Whitepaper highlights significant challenges such as privacy and confidentiality concerns, lack of clarity around data ownership, lack of interoperability between AI system/data and more importantly, generation of large volumes of synthetic data should be resolved to facilitate easier data access and foster AI innovation in India.
Reflecting on the findings, Rajnish Gupta, Partner, Tax and Economic Policy Group, EY India, said "Access to proprietary datasets will be a key differentiating factor between countries that emerge as winners and those that are unable to leverage the AI opportunity. The government's proactive role in establishing data frameworks, along with the private sector's participation in data sharing and standardization, will be pivotal in creating a robust AI ecosystem.”
EY analysis identifies four key thematic pillars emerging from government initiatives to improve data accessibility for AI development.
- Institutional capacity and governance: Establishment of a specialized agency for managing vast amounts of data and overseeing the development and management of the data ecosystem. Investments to facilitate the development of eco-system and expedite the launch of data and AI marketplaces and data commons.
- Establishing privacy frameworks: Laws and regulations that ensure adequate privacy safeguards for personal data. Processing and use of personal data is with the consent of the user.
- Facilitating access to non-personal/private sector data: Frameworks/ regulations/ rules to promote sharing of proprietary data through marketplaces/ data exchanges, setting up interoperability standards, incentivizing private participation in data marketplaces and clarification on issues like title, etc.

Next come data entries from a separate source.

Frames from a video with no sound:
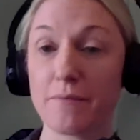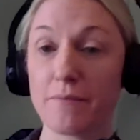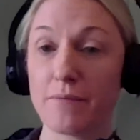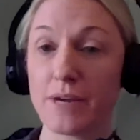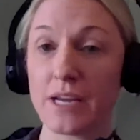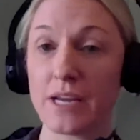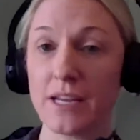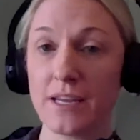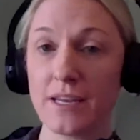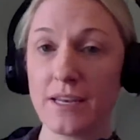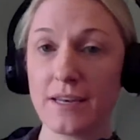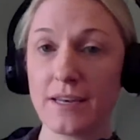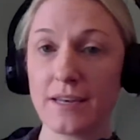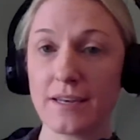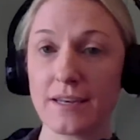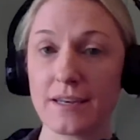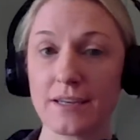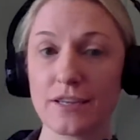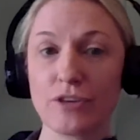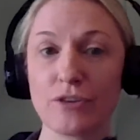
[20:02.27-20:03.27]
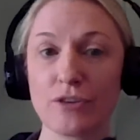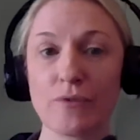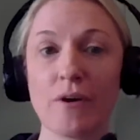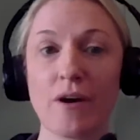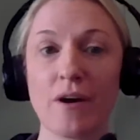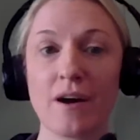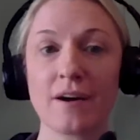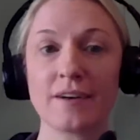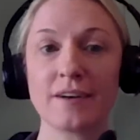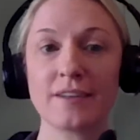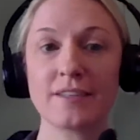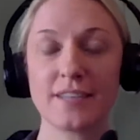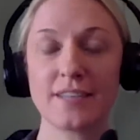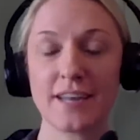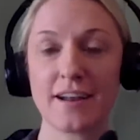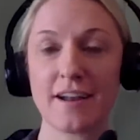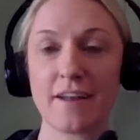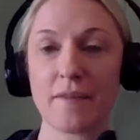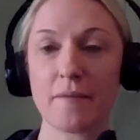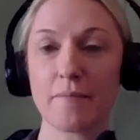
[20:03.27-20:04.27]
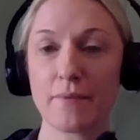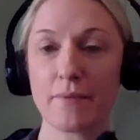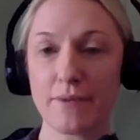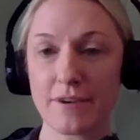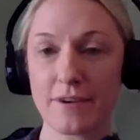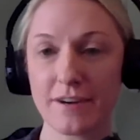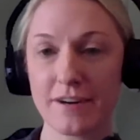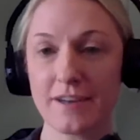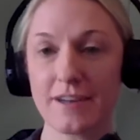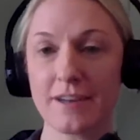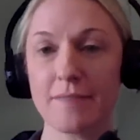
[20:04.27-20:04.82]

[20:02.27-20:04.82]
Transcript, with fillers: When you are sitting on the board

- Making government data available: Government has access to vast amounts of data that can be used as training datasets. Publishing data and digitizing these records as open data can enable the development of AI models in local languages.

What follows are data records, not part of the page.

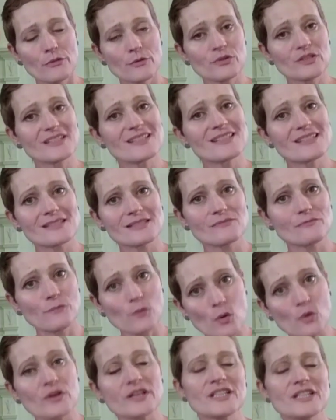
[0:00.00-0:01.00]

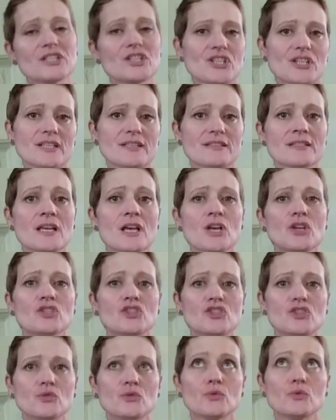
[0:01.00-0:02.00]
34 inches
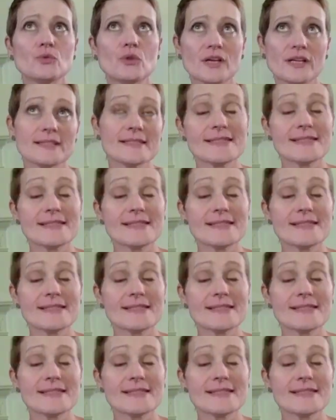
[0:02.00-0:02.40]
to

- Similarly, businesses can leverage data-driven strategies and new AI tools to enhance efficiency in their operations.
- Standardization of datasets: Private companies should focus on standardizing their datasets to ensure consistency and usability across various AI applications. This involves annotating and labelling data accurately to facilitate interoperability.
- Securing existing datasets: Ensuring the security of datasets is paramount. Companies need to implement robust measures to protect data from unauthorized access and breaches, maintaining data integrity and privacy.
- Enabling access to datasets: Private entities should work towards making non-personal data available for AI development. This can be achieved through data-sharing agreements, licensing, and participation in data marketplaces.
- Review and compliance measures: Regular reviews and compliance checks are necessary to ensure datasets meet current standards and regulatory requirements. This includes updating data governance policies and ensuring transparency in data handling practices.
- End -